New research reveals provocative messaging at "renewal time" makes customers more willing to shop around and even switch providers
PLEASANTON, California, Nov. 1, 2016 /PRNewswire/ -- Corporate Visions, Inc., the leading marketing and sales messaging, content and skills training company, announced the results of an experiment showing that provocative messaging approaches can put you at a significant disadvantage in a renewal selling context, and actually increase customers' willingness to shop around and even switch to an alternative.
For the experiment, Corporate Visions contracted with Dr. Zakary Tormala, an expert in persuasion and messaging who conducted the study. Separately, Tormala is a social psychologist at the Stanford Graduate School of Business.
The study, which tested two provocative selling messages against a message that reinforced the known causes of status quo bias, found that participants in the provocative conditions were 10 percent more likely to switch providers or shop around than participants in the status quo reinforcement message.
"At a time when challenging the customer is all the rage, this research stands as a strong rebuttal to the idea that provocative messaging is universally applicable," said Tim Riesterer, chief strategy officer of Corporate Visions. "As this study shows, messaging that challenges the status quo can actually backfire in a renewal selling scenario, putting you at a significant disadvantage when you're trying to protect your status as the incumbent."
The study also found that participants who experienced the status quo reinforcement message, which documented success, reported a:
13 percent boost in intentions to renew, relative to the two provocative messages.

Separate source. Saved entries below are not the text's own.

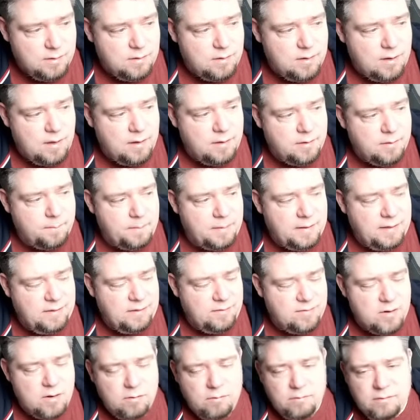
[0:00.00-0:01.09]
And
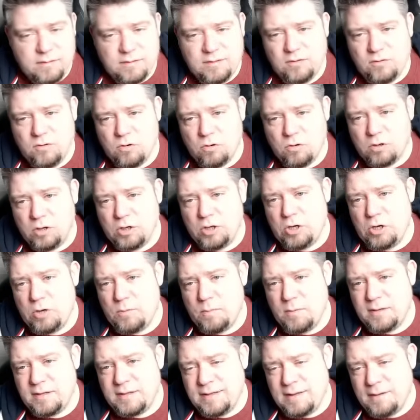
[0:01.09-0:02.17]
please note, this is not
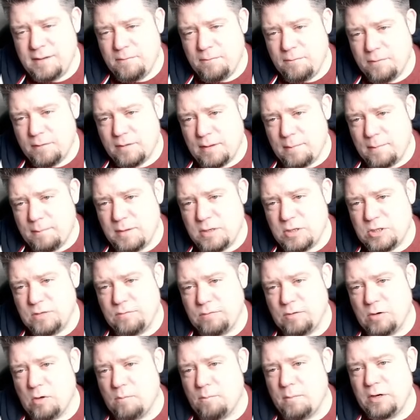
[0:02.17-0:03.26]
cumulative. That means
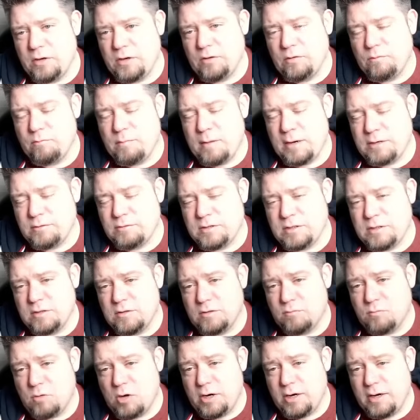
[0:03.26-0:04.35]
you've got magic
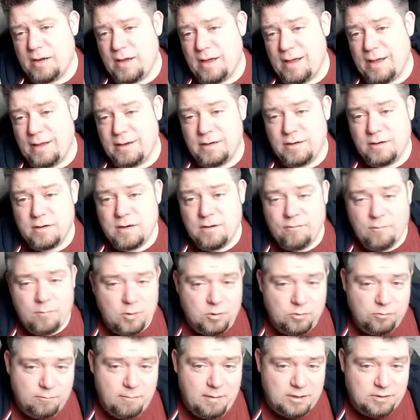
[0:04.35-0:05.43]
resistance 1 and another
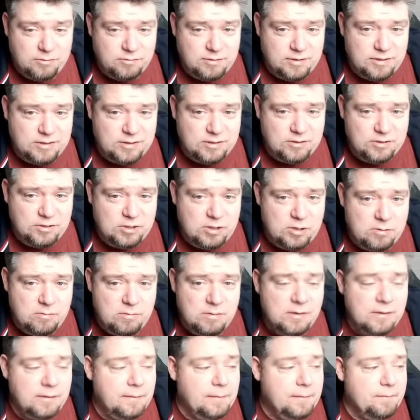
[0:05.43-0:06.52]
model with magic resistance
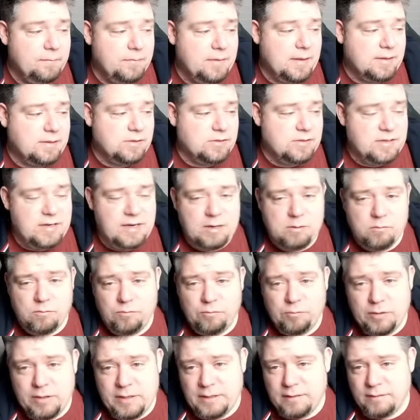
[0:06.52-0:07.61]
2. That doesn't equal
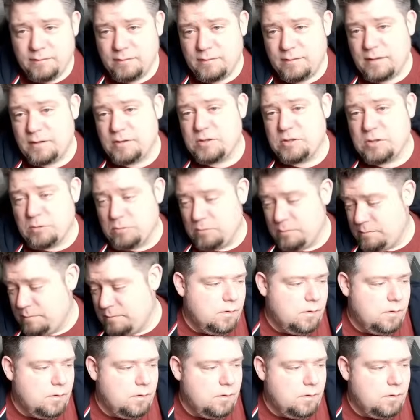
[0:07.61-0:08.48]
3, that is 2.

9 percent boost in positive attitudes, compared to the two provocative messages.
7 percent lift in credibility perceptions, relative to the provocative conditions.
"There's a time and a place for a disruptive message that injects urgency into the conversation, and it's when you're the outsider looking to defeat the status quo or introduce a new concept, not when you're the insider trying to maintain a service or subscription," Riesterer said. "So many customer conversations revolve around the question of 'why stay,' and to answer that question effectively, marketers and salespeople need to be great at reinforcing the causes of the status quo bias in their messaging, content and skills."